_Work to be completed:_
Nothing in the records should change; write them all out exactly.

_Material to process:_
= = =
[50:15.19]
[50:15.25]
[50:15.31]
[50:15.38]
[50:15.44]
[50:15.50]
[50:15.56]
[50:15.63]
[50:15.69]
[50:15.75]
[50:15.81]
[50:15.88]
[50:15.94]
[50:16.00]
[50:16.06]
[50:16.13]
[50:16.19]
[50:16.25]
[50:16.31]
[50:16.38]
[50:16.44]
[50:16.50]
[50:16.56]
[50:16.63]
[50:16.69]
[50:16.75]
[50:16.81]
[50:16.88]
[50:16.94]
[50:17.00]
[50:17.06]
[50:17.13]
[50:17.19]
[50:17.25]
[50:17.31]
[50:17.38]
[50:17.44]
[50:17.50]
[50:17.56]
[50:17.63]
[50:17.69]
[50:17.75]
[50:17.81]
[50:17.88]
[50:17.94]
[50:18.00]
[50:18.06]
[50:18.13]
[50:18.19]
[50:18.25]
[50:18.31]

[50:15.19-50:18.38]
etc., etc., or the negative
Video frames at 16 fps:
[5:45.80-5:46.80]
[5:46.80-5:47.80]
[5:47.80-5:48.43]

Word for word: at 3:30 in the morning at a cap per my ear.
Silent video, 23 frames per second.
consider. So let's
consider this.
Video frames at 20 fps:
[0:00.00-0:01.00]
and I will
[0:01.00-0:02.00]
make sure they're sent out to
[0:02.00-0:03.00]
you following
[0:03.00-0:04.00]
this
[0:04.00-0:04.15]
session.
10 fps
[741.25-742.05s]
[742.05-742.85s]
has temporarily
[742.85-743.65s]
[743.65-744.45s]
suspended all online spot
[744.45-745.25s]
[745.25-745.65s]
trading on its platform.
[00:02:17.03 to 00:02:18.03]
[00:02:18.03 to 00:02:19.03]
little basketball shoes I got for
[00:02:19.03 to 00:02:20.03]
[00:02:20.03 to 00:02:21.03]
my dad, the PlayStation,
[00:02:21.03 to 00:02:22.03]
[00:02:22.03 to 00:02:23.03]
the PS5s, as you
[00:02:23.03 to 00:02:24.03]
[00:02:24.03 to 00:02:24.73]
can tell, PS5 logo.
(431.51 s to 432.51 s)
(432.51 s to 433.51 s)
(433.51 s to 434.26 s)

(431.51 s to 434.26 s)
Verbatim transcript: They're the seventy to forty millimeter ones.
= = =
_Task result:_
[50:15.19]
[50:15.25]
[50:15.31]
[50:15.38]
[50:15.44]
[50:15.50]
[50:15.56]
[50:15.63]
[50:15.69]
[50:15.75]
[50:15.81]
[50:15.88]
[50:15.94]
[50:16.00]
[50:16.06]
[50:16.13]
[50:16.19]
[50:16.25]
[50:16.31]
[50:16.38]
[50:16.44]
[50:16.50]
[50:16.56]
[50:16.63]
[50:16.69]
[50:16.75]
[50:16.81]
[50:16.88]
[50:16.94]
[50:17.00]
[50:17.06]
[50:17.13]
[50:17.19]
[50:17.25]
[50:17.31]
[50:17.38]
[50:17.44]
[50:17.50]
[50:17.56]
[50:17.63]
[50:17.69]
[50:17.75]
[50:17.81]
[50:17.88]
[50:17.94]
[50:18.00]
[50:18.06]
[50:18.13]
[50:18.19]
[50:18.25]
[50:18.31]

[50:15.19-50:18.38]
etc., etc., or the negative
Video frames at 16 fps:
[5:45.80-5:46.80]
[5:46.80-5:47.80]
[5:47.80-5:48.43]

Word for word: at 3:30 in the morning at a cap per my ear.
Silent video, 23 frames per second.
consider. So let's
consider this.
Video frames at 20 fps:
[0:00.00-0:01.00]
and I will
[0:01.00-0:02.00]
make sure they're sent out to
[0:02.00-0:03.00]
you following
[0:03.00-0:04.00]
this
[0:04.00-0:04.15]
session.
10 fps
[741.25-742.05s]
[742.05-742.85s]
has temporarily
[742.85-743.65s]
[743.65-744.45s]
suspended all online spot
[744.45-745.25s]
[745.25-745.65s]
trading on its platform.
[00:02:17.03 to 00:02:18.03]
[00:02:18.03 to 00:02:19.03]
little basketball shoes I got for
[00:02:19.03 to 00:02:20.03]
[00:02:20.03 to 00:02:21.03]
my dad, the PlayStation,
[00:02:21.03 to 00:02:22.03]
[00:02:22.03 to 00:02:23.03]
the PS5s, as you
[00:02:23.03 to 00:02:24.03]
[00:02:24.03 to 00:02:24.73]
can tell, PS5 logo.
(431.51 s to 432.51 s)
(432.51 s to 433.51 s)
(433.51 s to 434.26 s)

(431.51 s to 434.26 s)
Verbatim transcript: They're the seventy to forty millimeter ones.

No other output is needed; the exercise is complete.